Pada saat Ketua Mahkamah Syar'iyah telah menunjuk Majelis hakim untuk memeriksa
perkara jinayah sesuai dengan penetapan Ketua Mahkamah Syar'iyah, maka hakim/majelis yang
ditunjuk segera mempelajari berkas yang diserahkan dengan membuat PHS (Penetapan Hari
Sidang), disertai dengan perintah menghadirkan terdakwa di depan sidang Mahkamah oleh Jaksa
Penuntut. Yang perlu jadi perhatian dalam penetapan hari sidang,pemberitahuan hari sidang
disampaikan oleh penuntut umum kepada terdakwa di alamat tempat tinggalnya atau
disampaikan di tempat kediaman terakhir apabila tempat tinggalnya diketahui.

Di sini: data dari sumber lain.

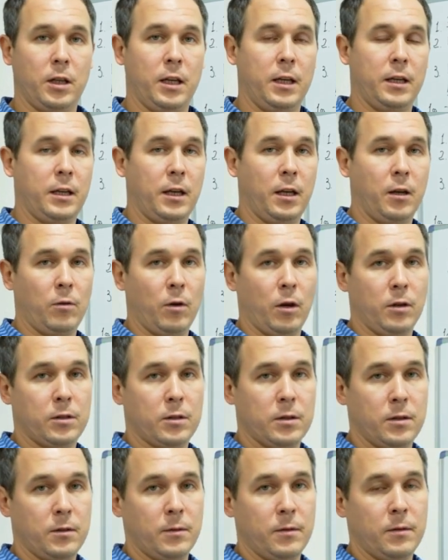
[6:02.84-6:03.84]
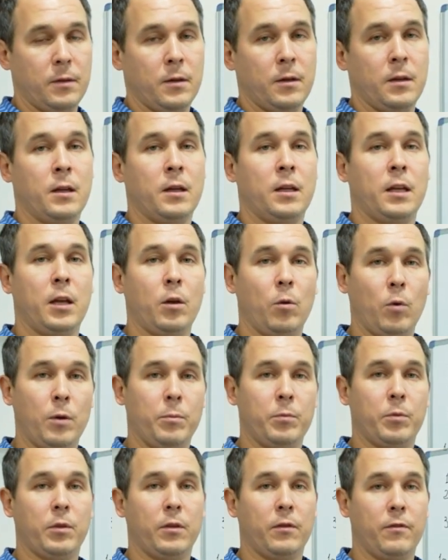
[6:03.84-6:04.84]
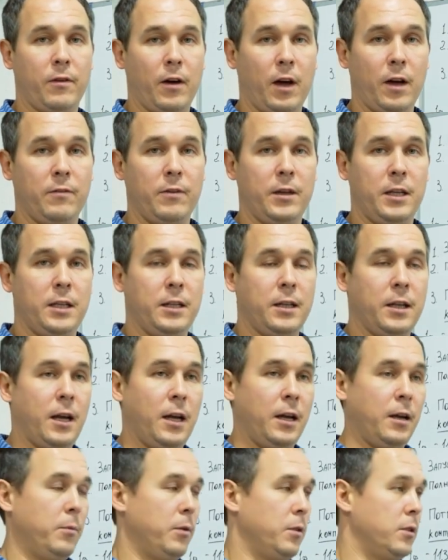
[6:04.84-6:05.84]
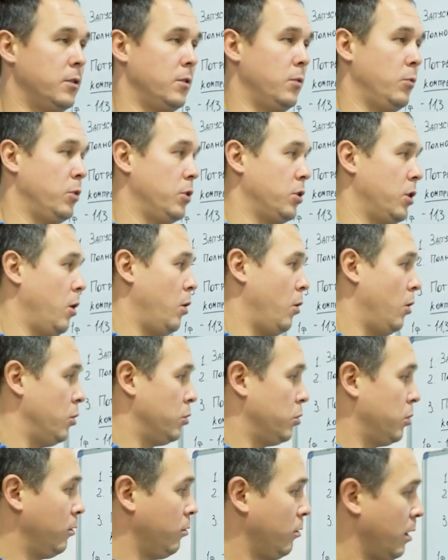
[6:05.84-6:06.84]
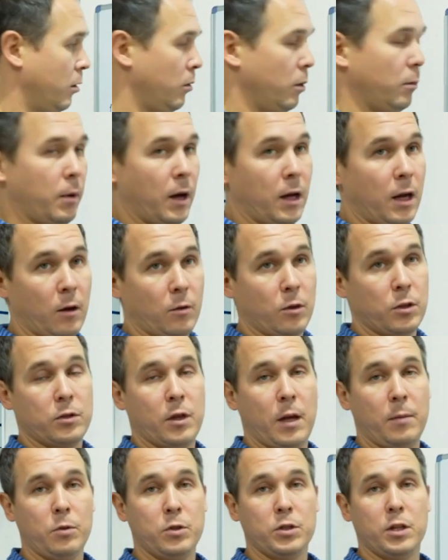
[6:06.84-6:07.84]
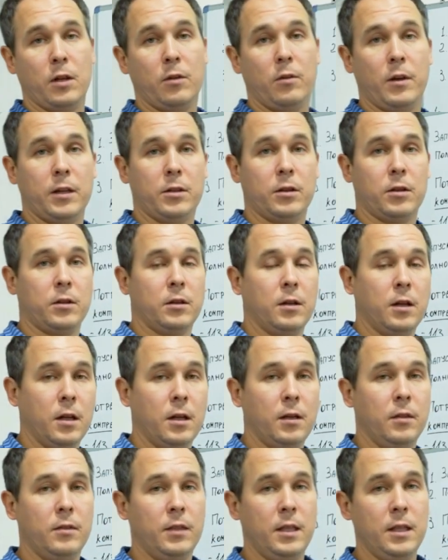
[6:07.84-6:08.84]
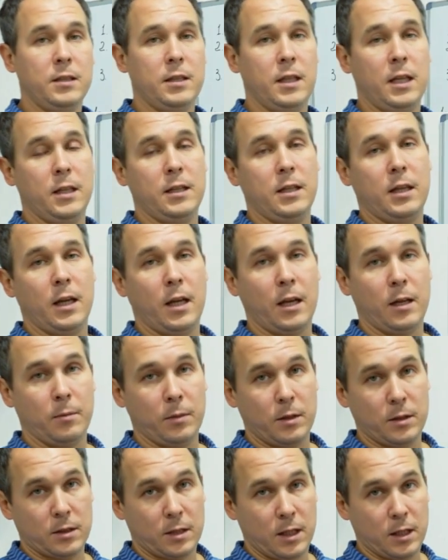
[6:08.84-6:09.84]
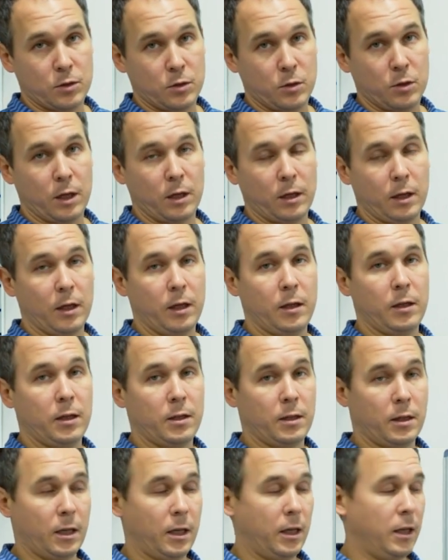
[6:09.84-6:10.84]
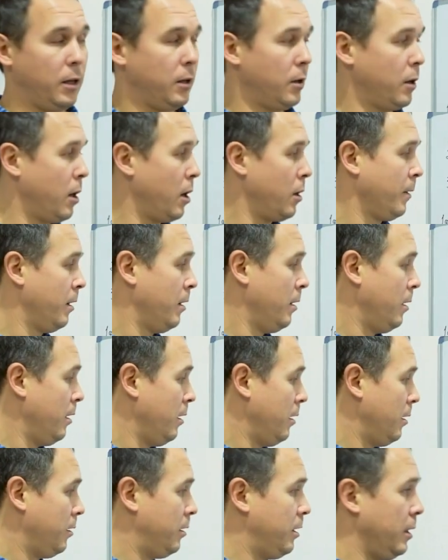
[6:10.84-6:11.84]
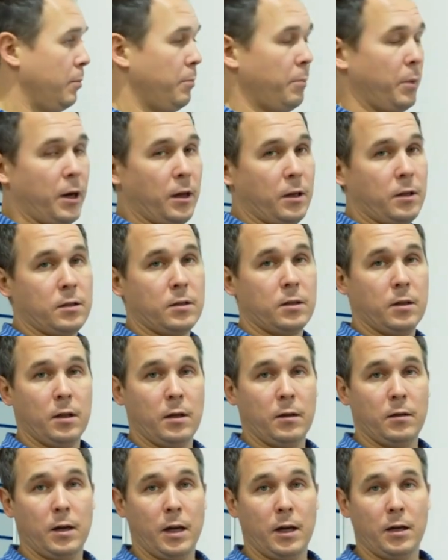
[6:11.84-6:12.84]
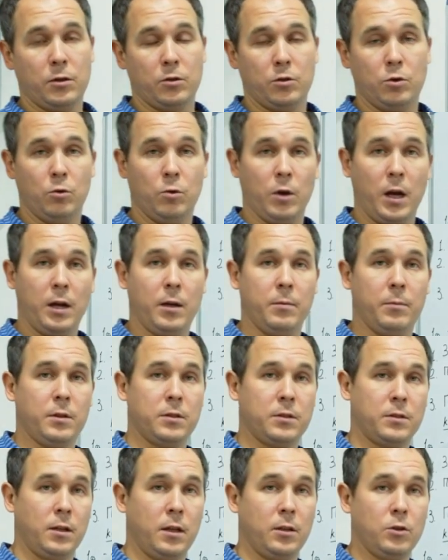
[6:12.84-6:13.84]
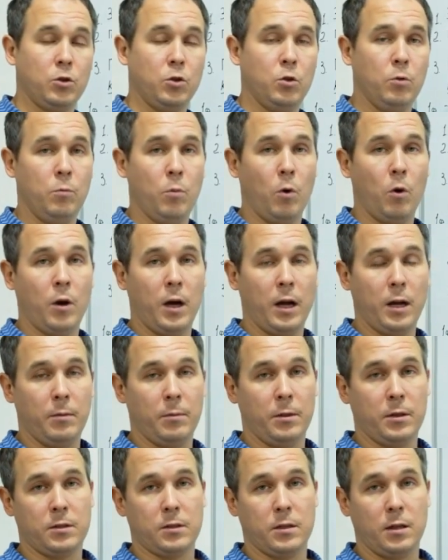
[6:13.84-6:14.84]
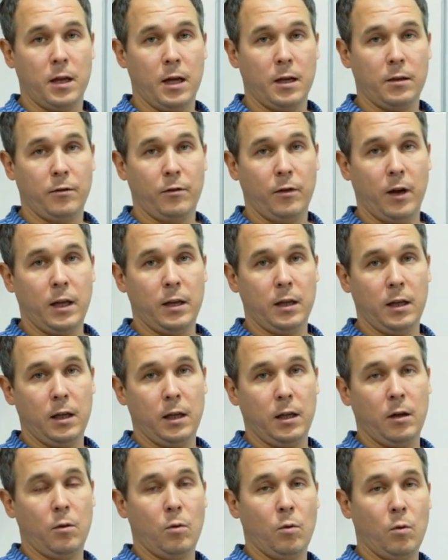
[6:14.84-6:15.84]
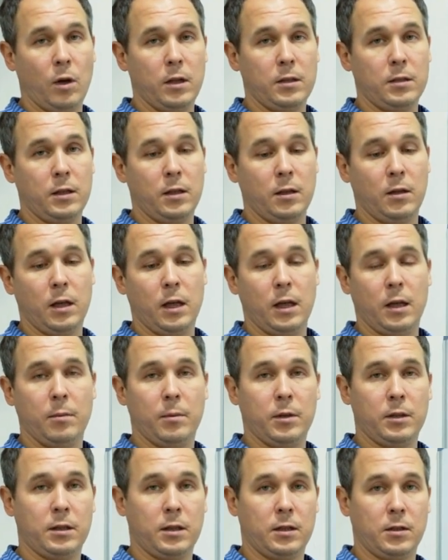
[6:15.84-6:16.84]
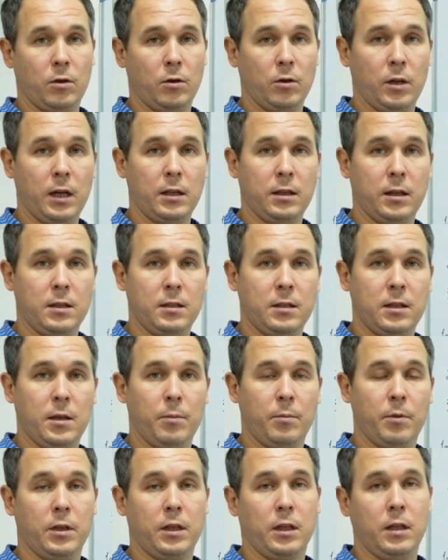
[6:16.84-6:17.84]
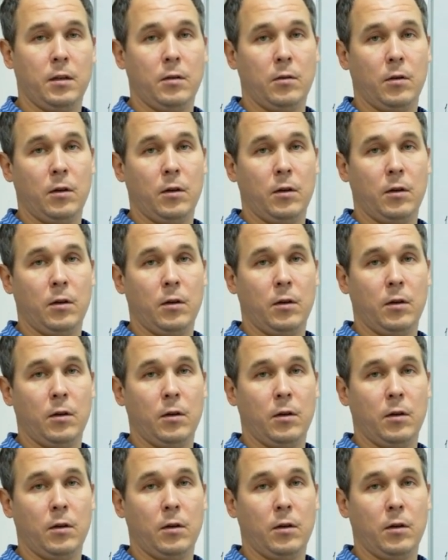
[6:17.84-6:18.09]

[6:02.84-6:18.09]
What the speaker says: in kilowatts, equipped with 5 heating elements, which are also powered by our Tribel generator. These heating elements, as you can clearly see here, are connected in pairs. That is 2 elements, then 2 more elements, and finally, one single element is connected separately.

Penetapan Hari Sidang dan Court Calendar (Kalender Jadwal Persidangan) ini dibuat dua kali
yakni:

- Setelah selesai melakukan Pemeriksaan Persiapan danakan memasuki tahapan jawab-menjawab


(dari pembacaan gugatan, jawaban, replik, duplik) maka Hakim Ketua Majelis (atau hakim
tunggal) akan membuat Penetapan Hari Sidang dan Court Calendar (jadwal persidangan)berupa
Penetapan Hari Sidang, dengan agenda Gugatan,Jawaban, Replik, dan Duplik sesuai Pasal 21
ayat (1) PERMA No. I Tahun 2019.

- Setelah selesai tahapan jawab menjawab (penyerahan gugatan sampai duplik), maka sebelum
masuk tahap pembuktian, Majelis Hakim (atau hakim tunggal) akan membuat Penetapan Hari
Sidang dan Court Calendar (jadwal persidangan) berupa Penetapan Hari Sidang,dengan agenda
Pembuktian, Kesimpulan, dan Pengucapan Putusan Secara Elektronik sesuai Pasal 21 ayat (2)
PERMA No. 1 Tahun 2019. Isi dari penetapan tersebut adalah menetapkan hari, tanggal dan jam
dari pemeriksaan bukti maupun penyampaian dokumen-dokumen seperti kesimpulan, dan
putusan.

D. Pemanggilan Pihak – pihak secara Manual dan secara Elektronik

Setelah proses perkara didaftarkan di Pengadilan Agama dan Ketua Majelis telah menetapkan
hari sidang selanjutnya diperintahkan kepada Jurusita / Jurusita Pengganti untuk memanggil para pihak
berperkara pada hari dan jam yang telah ditetapkan.

Panggilan adalah menyampaikan secara resmi (official) dan patut (properly) kepada pihak-pihak
yang terlibat dalam suatu perkara di Pengadilan, agar memenuhi dan melaksanakan hal-hal yang diminta
dan diperintahkan majelis hakim. Surat panggilan atau dikenal juga dengan sebutan relaas, adalah akta
autentik karena ditandatangani oleh pejabat dalam hal ini adalah Jurusita / Jurusita Pengganti. Pengertian
tersebut sejalan dengan makna yang dapat difahami melalui pasal 388 HIR yaitu panggilan meliputi :
panggilan sidang pertama kepada Penggugat / Pemohon dan Tergugat / Termohon, panggilan menghadiri
sidang lanjutan kepada pihak-pihak atau salah satu pihak apabila pada sidang yang lalu tidak hadir,
panggilan terhadap saksi yang diperlukan atas permintaan salah satu pihak dan penyampaian
pemberitahuan, baik putusan tingkat pertama, tingkat banding maupun tingkat kasasi dan peninjauan
kembali. Relaas panggilan harus dalam bentuk tertulis, tidak dibenarkan dalam bentuk lisan, isi relaas
panggilan diatur pada pasal 121 ayat (1) HIR yang meliputi nama yang dipanggil, hari dan jam serta
tempat sidang, membawa saksi-saksi jika diperlukan, membawa segala surat-surat yang hendak
diperlukan dan penegasan dapat menjawab gugatan dengan surat.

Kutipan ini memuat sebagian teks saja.